The vast majority of teenagers — 84 percent — now surf the Internet when they want answers to questions about their health, according to a new nationwide study.
Among all types of media, the Internet is the primary source of health information for adolescents, surpassing books, television, radio, newspapers and magazines, the study found.
However, while most teens get health information online, they don't consider the Internet their most important source, the study showed. Parents remain the main source of health information. When asked about which sources they get "a lot" of health information from, more than half of the teens surveyed (55 percent) said their parents, while 32 percent said health classes at school, and 29 percent said medical providers. The Internet landed in fourth place, with 25 percent.
In the study, researchers surveyed 1,156 American teenagers from ages 13 to 18, during late 2014 and early 2015. The survey included both English- and Spanish-speaking teens.
More than half of the teens surveyed (53 percent) reported that they are more likely to use the Internet to maintain good health than to check symptoms or diagnoses (33 percent). Teens also said they go online to find information for friends or family members (27 percent). Only 13 percent said they went online to research topics that they were uncomfortable discussing with their parents.
About a third (32 percent) said they had changed their behavior, such as eating healthier or exercising more, as a result of health information they found online. [10 Facts Every Parent Should Know About Their Teen's Brain]
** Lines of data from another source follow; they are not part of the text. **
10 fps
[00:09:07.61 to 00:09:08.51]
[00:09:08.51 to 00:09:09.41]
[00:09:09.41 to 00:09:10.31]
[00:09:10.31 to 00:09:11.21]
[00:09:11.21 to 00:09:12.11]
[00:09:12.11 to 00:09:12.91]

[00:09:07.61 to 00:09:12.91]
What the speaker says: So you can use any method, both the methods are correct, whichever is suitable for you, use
The top five topics researched by teens online are fitness and exercise (42 percent), diet and nutrition (36 percent), stress or anxiety (19 percent), STDs (18 percent), and puberty (18 percent).
The results of the study are being presented today (June 2) at a Northwestern Universitypolicy conference in Washington, D.C.
This is believed to be the first national study in nearly 15 years that examines how teenagers use the Internet to seek out health information, said the study's lead author Ellen Wartella, a communications professor at Northwestern University. It is also the only national study to document teens' use of newer technologies designed for health information, such as mobile apps, social networking sites, electronic games and wearable devices.
Although the results focus on a generation of adolescents who grew up with the Internet and are comfortable with technology, Wartella told Live Science that it's important for educators and other adults to help teens hone their digital literacy skills.
"Half the teens who use search engines to look for health information say they usually just click on the first site that comes up," she said. "We need to focus on improving their digital literacy skills so that they can sort through the abundance of information they come across online." She said she would also like to see some of the more popular health websites create sections that cater specifically to adolescents.
Wartella noted that the survey also revealed disparities, particularly the "digital divide" between teens from lower-income families and those from higher-income families.
"Teens from lower-income families have limited access to computers and mobile devices at home, and, therefore, to health information that could benefit them and their families," she said.